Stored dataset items
====

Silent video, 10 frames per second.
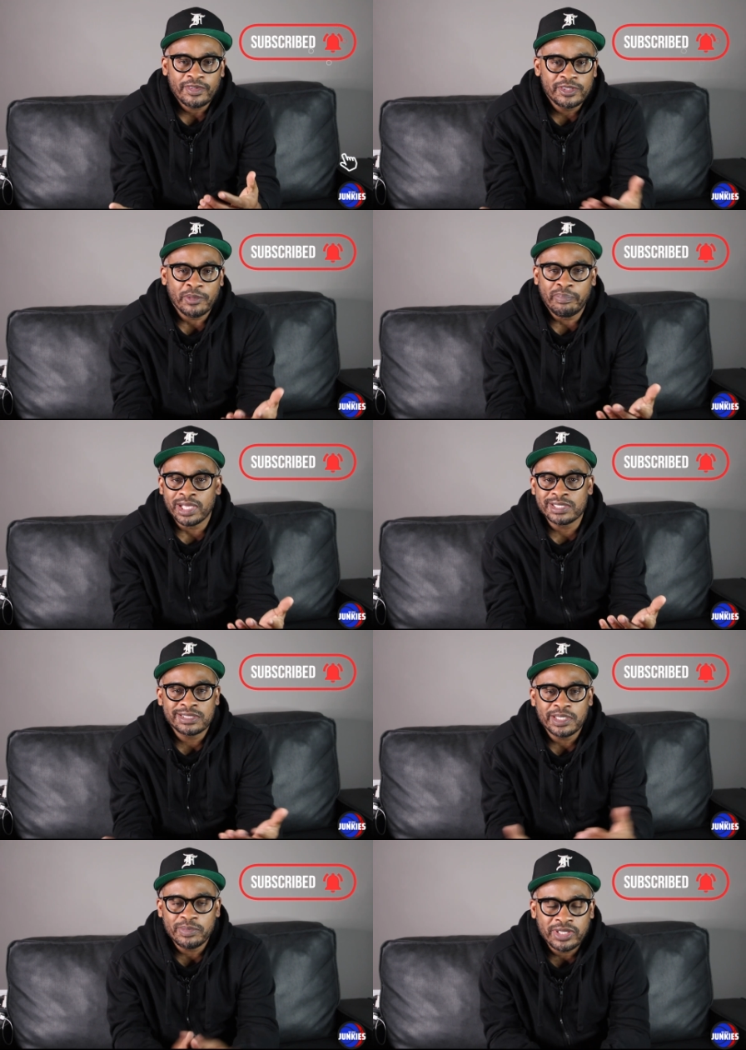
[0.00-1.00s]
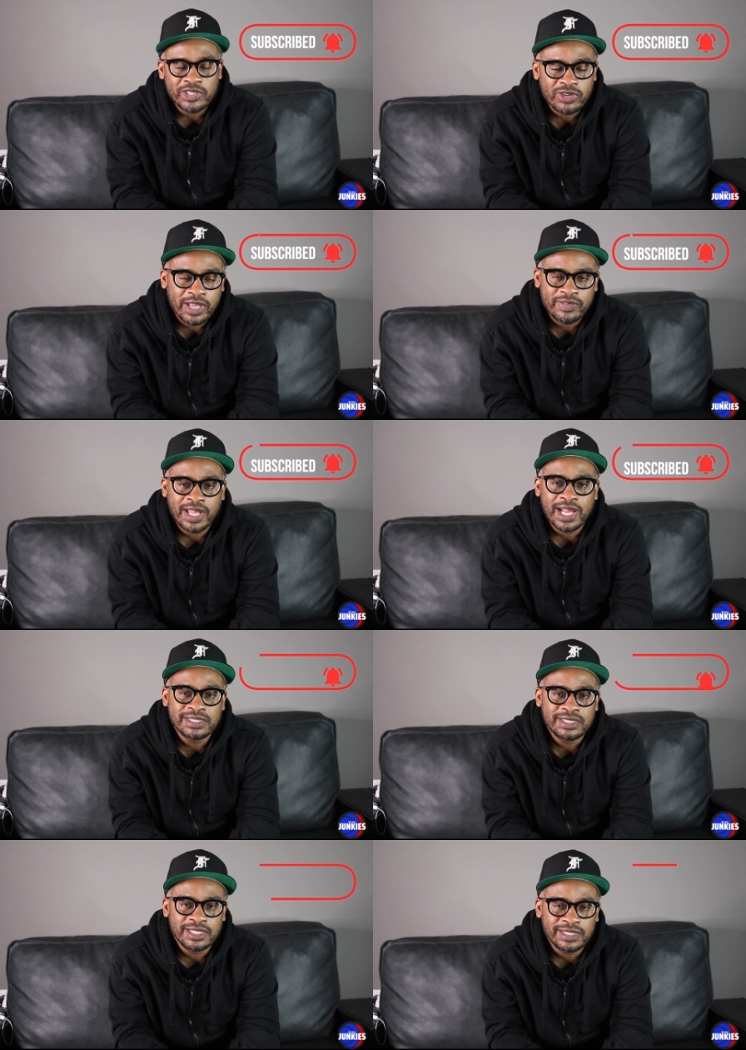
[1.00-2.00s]
the best N B A draft
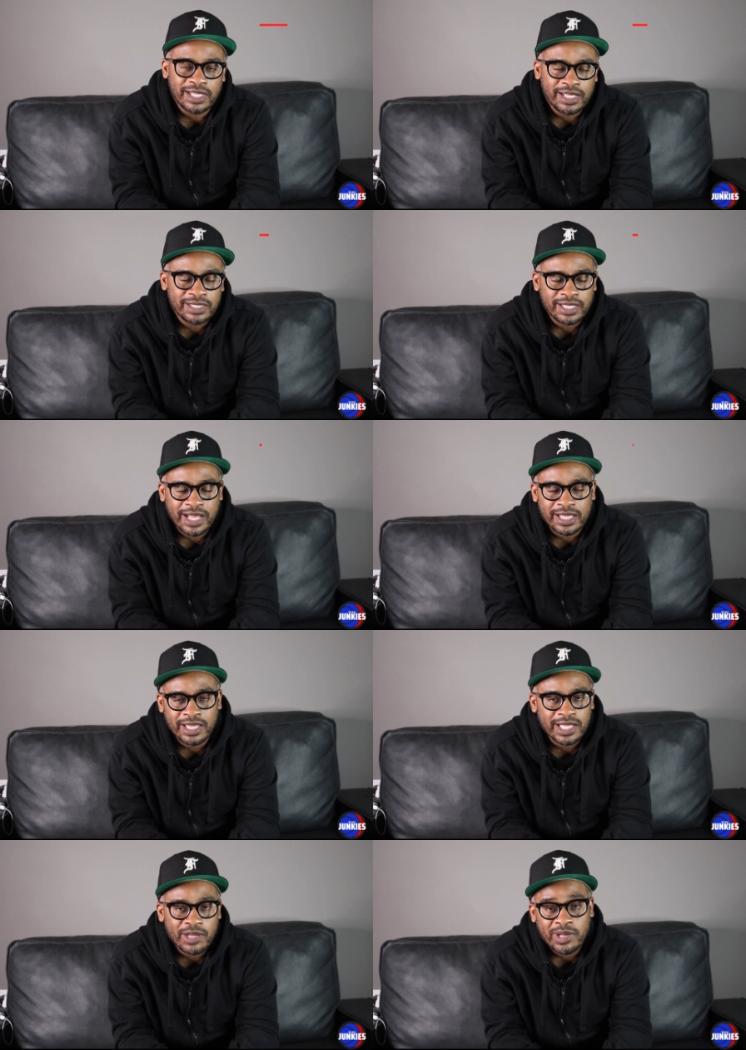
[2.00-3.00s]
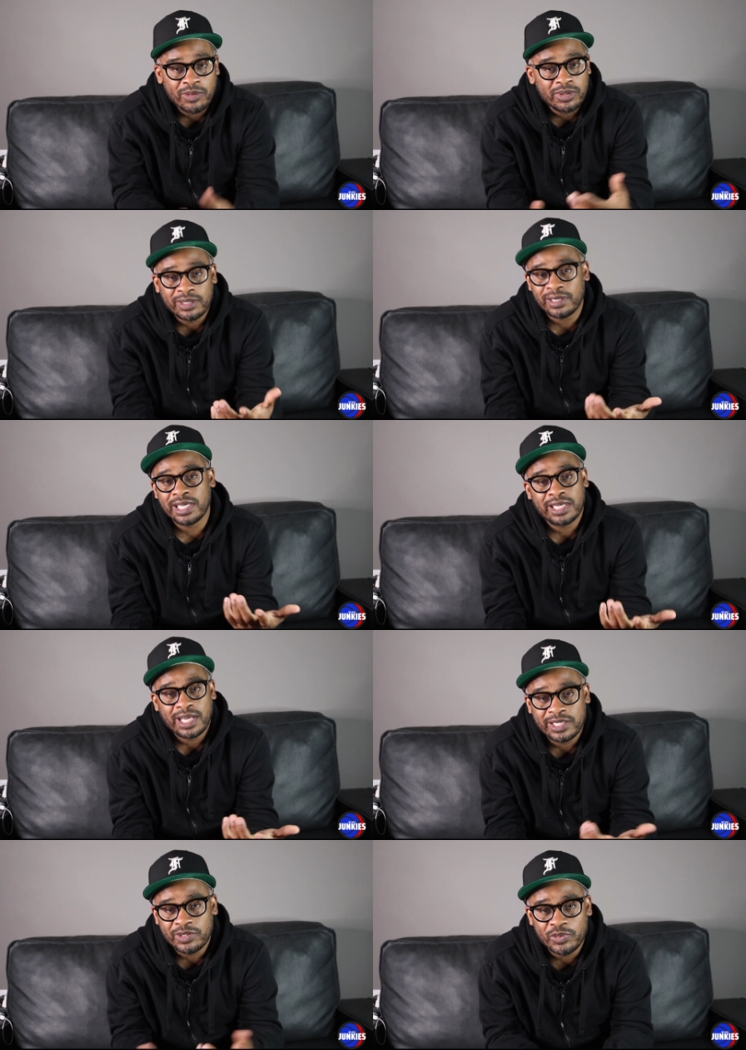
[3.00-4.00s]
content that, that I can. I, I,
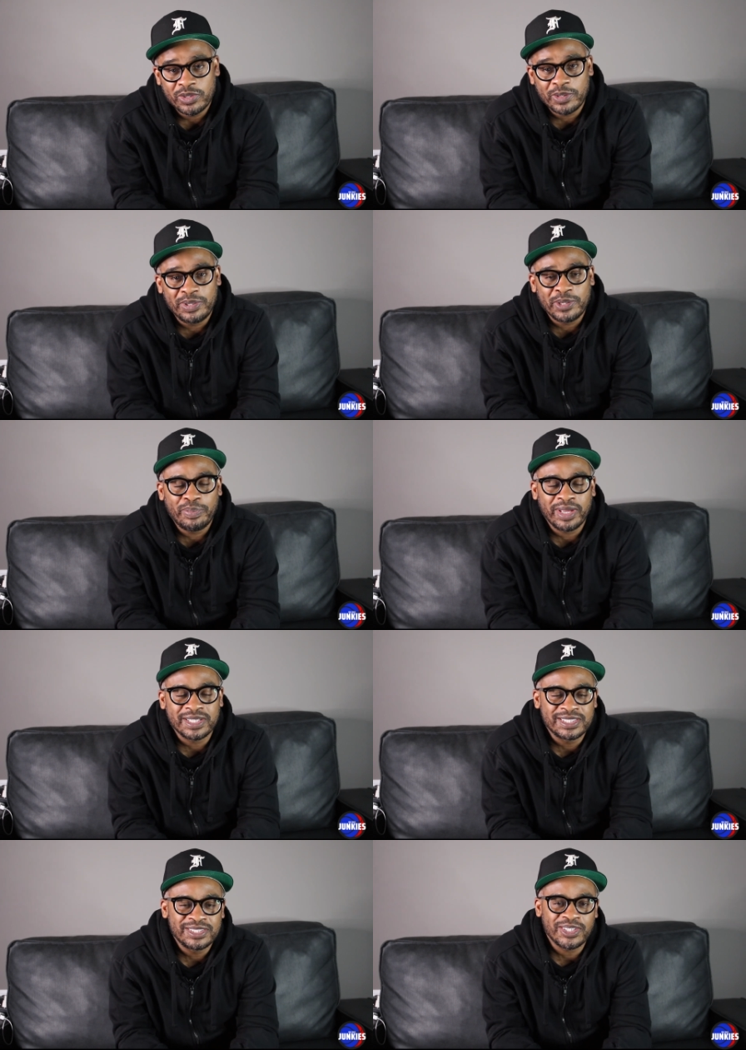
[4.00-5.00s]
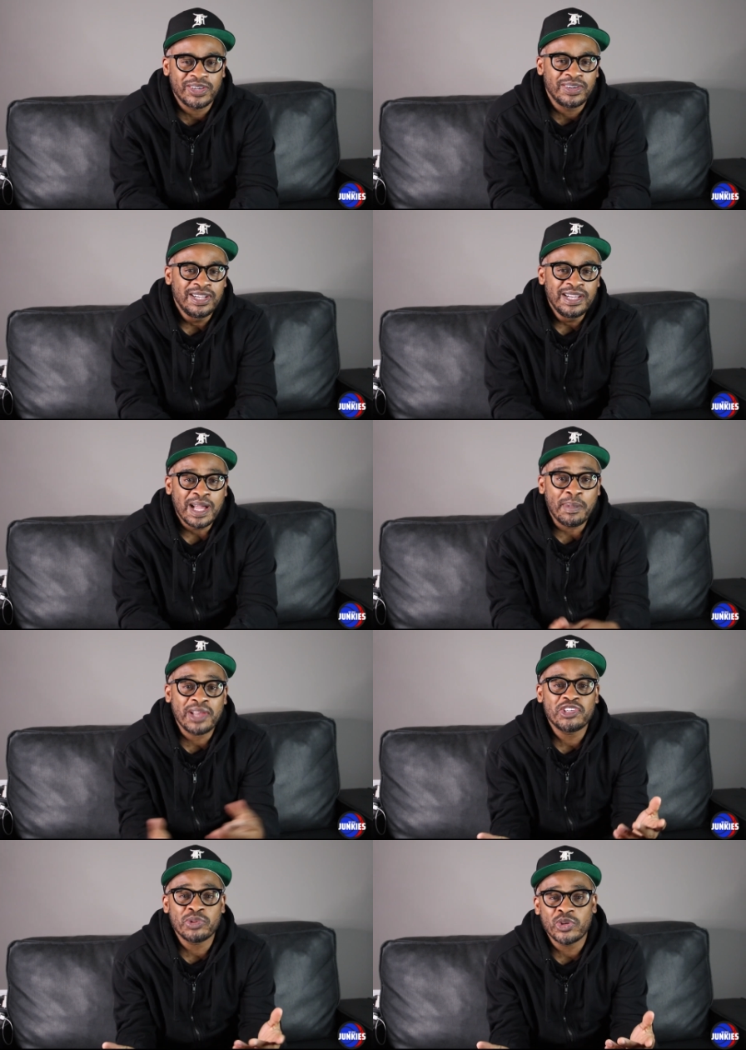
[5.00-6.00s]
I literally want to be the best. So I'm
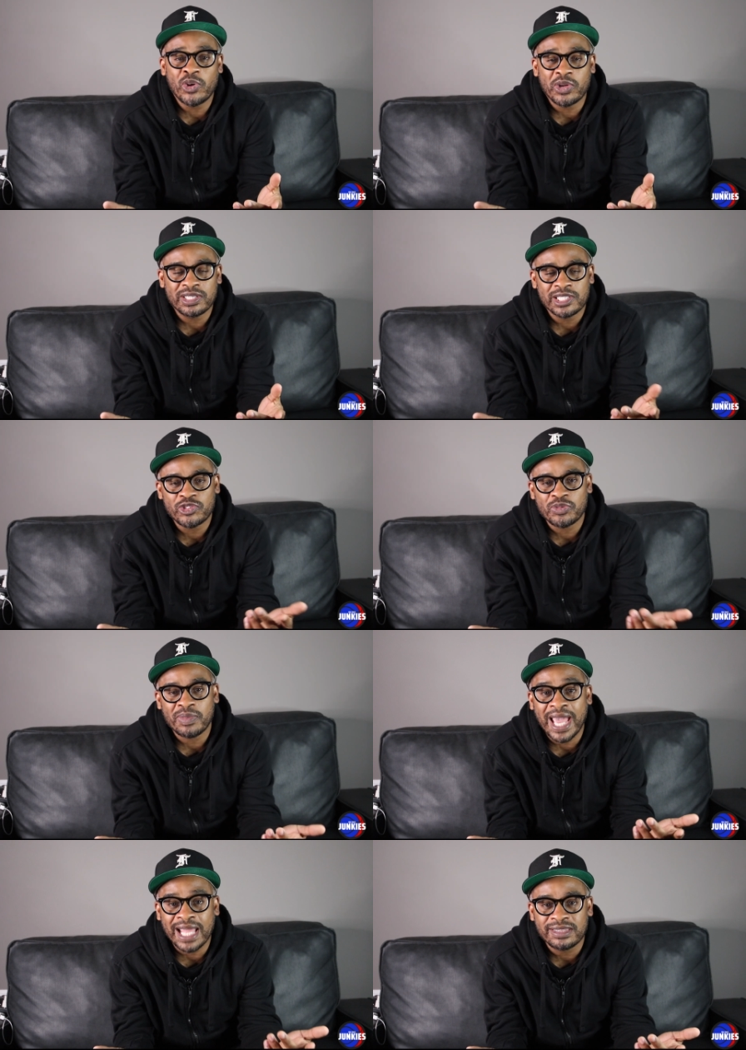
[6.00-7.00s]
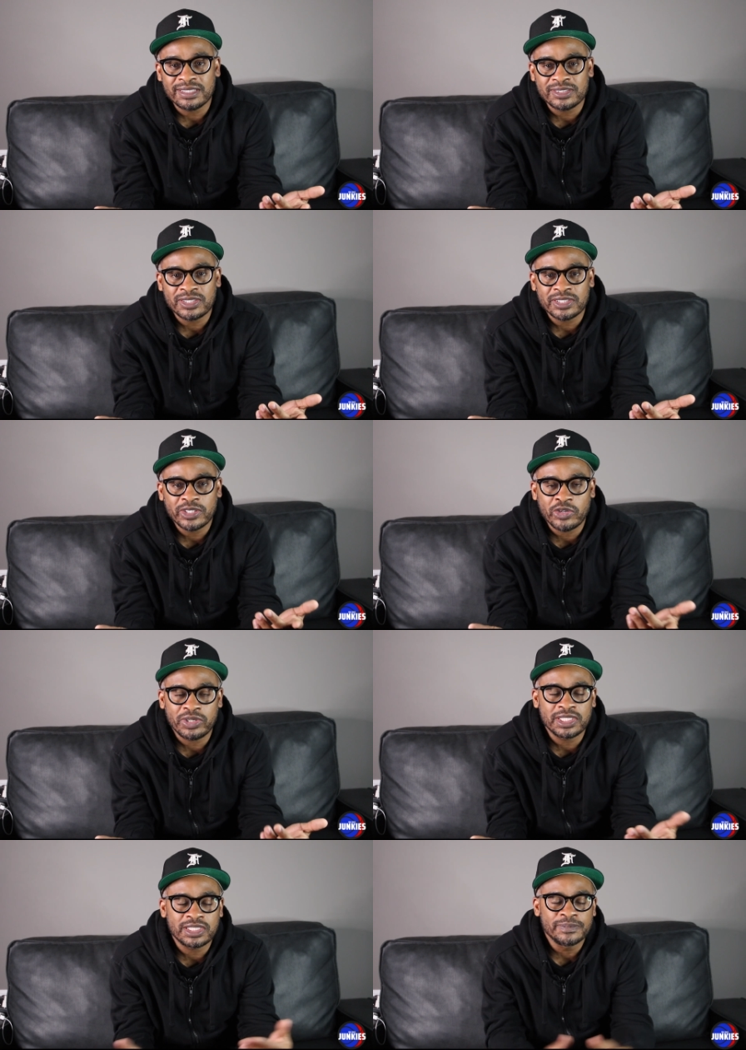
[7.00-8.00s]
actually recording this from Athens,
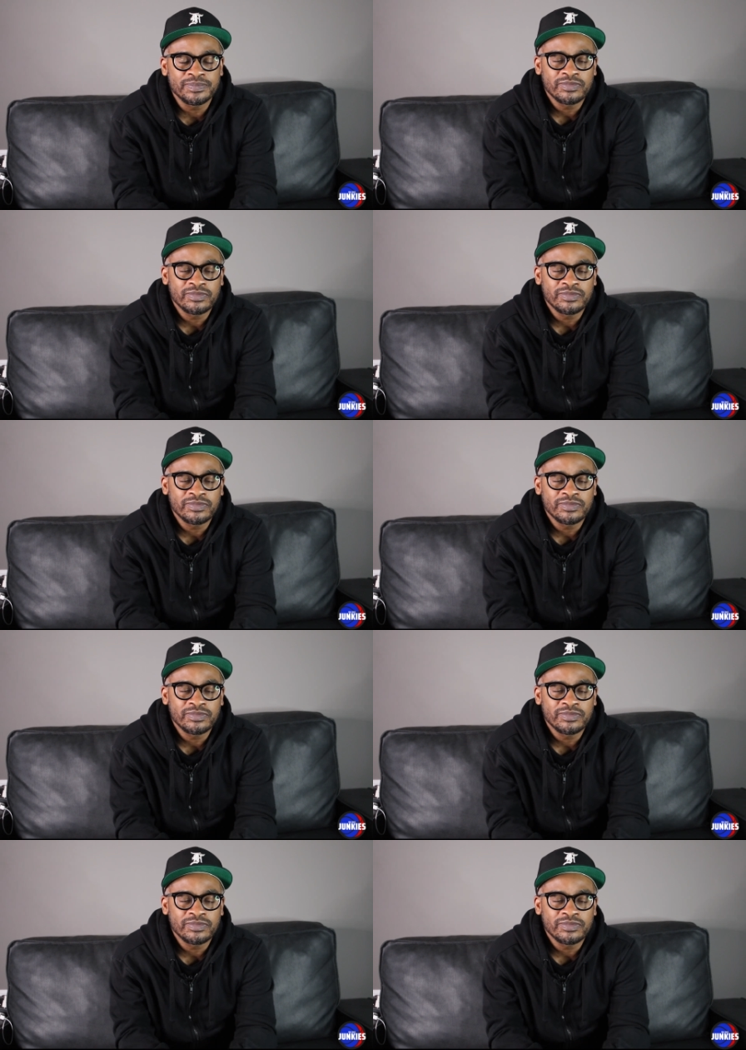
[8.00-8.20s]
Greece.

====

## REQUIREMENT
Give the data above again exactly. Leave the pictures out.

## RESPONSE TO THIS TASK
Silent video, 10 frames per second.
[0.00-1.00s]
[1.00-2.00s]
the best N B A draft
[2.00-3.00s]
[3.00-4.00s]
content that, that I can. I, I,
[4.00-5.00s]
[5.00-6.00s]
I literally want to be the best. So I'm
[6.00-7.00s]
[7.00-8.00s]
actually recording this from Athens,
[8.00-8.20s]
Greece.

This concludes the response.